El horno de barro viejo y robusto, descansa en un rincón del patio, abrazado por el aroma de la leña que arde lentamente. Su estructura, hecha con las manos que moldearon el barro húmedo, guarda en su interior las historias de generaciones. Es aquí, en su cálido vientre, donde se cuecen las cerámicas que adornan la casa y donde también se han cocinado innumerables alimentos que han nutrido cuerpos y almas.
Cuando el fuego es encendido, el horno cobra vida. Las llamas danzan y chisporrotean, lamiendo las paredes internas con un calor que transforma. La leña se convierte en brasas incandescentes, y el horno emana un calor constante, casi reconfortante. Cada pieza de cerámica que entra en su interior es una obra de paciencia y dedicación. El barro, frío y maleable al principio, se endurece y adquiere resistencia bajo la caricia del fuego. Lo que fue blando y susceptible se convierte en algo sólido y duradero, algo que puede resistir el paso del tiempo.

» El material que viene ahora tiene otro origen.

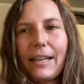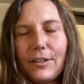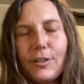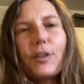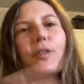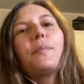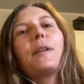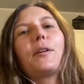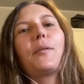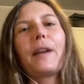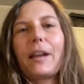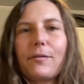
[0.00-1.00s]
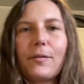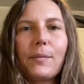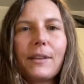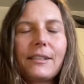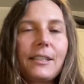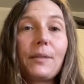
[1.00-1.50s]
took me away from
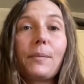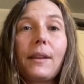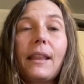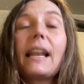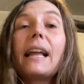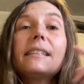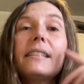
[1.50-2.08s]
the stigma that I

A la par, los alimentos también encuentran su destino dentro de este horno. Panes, carnes, vegetales… todo lo que toca el fuego del horno se transforma, no solo en sabor, sino en sustancia. El aroma que se desprende de la comida cocinándose envuelve el lugar, creando una atmósfera de hogar, de bienestar. Es en este espacio donde la perfección se deja de lado, donde no importa si la masa no sube del todo o si la cerámica sale con alguna imperfección. Aquí, lo importante es el proceso, el momento compartido, el calor que se siente en el cuerpo y el alma.
Si pudiera vivir nuevamente mi vida, pensaría el viejo horno, haría menos caso de las instrucciones exactas, de las recetas perfectas. Me permitiría arder más intensamente, dejar que las llamas alcancen rincones que nunca han tocado antes. Me relajaría más, dejaría que las piezas se cocieran a su propio ritmo, sin tanta prisa, sin tanta presión por ser perfectas.
Sería menos higiénico, permitiría que el barro se mezclara con las cenizas, que las imperfecciones contaran sus propias historias. Correría más riesgos, aceptaría la vida con más piezas imperfectas, saborearía el resultado de lo inesperado. Haría más viajes a través de los sentidos, explorando nuevos sabores, nuevas texturas. Contemplaría más atardeceres, dejando que el último rayo de sol se deslizara dentro de mi boca antes de apagarse. Subiría más montañas de leña, dejaría que se consumieran por completo, nadaría más ríos de sudor y esfuerzo, entendiendo que la verdadera belleza está en la imperfección y en el calor que transforma.
Así es la vida en el horno de barro, un ciclo continuo de creación, donde el fuego no solo cocina, sino que también forja, moldea, y finalmente, da vida.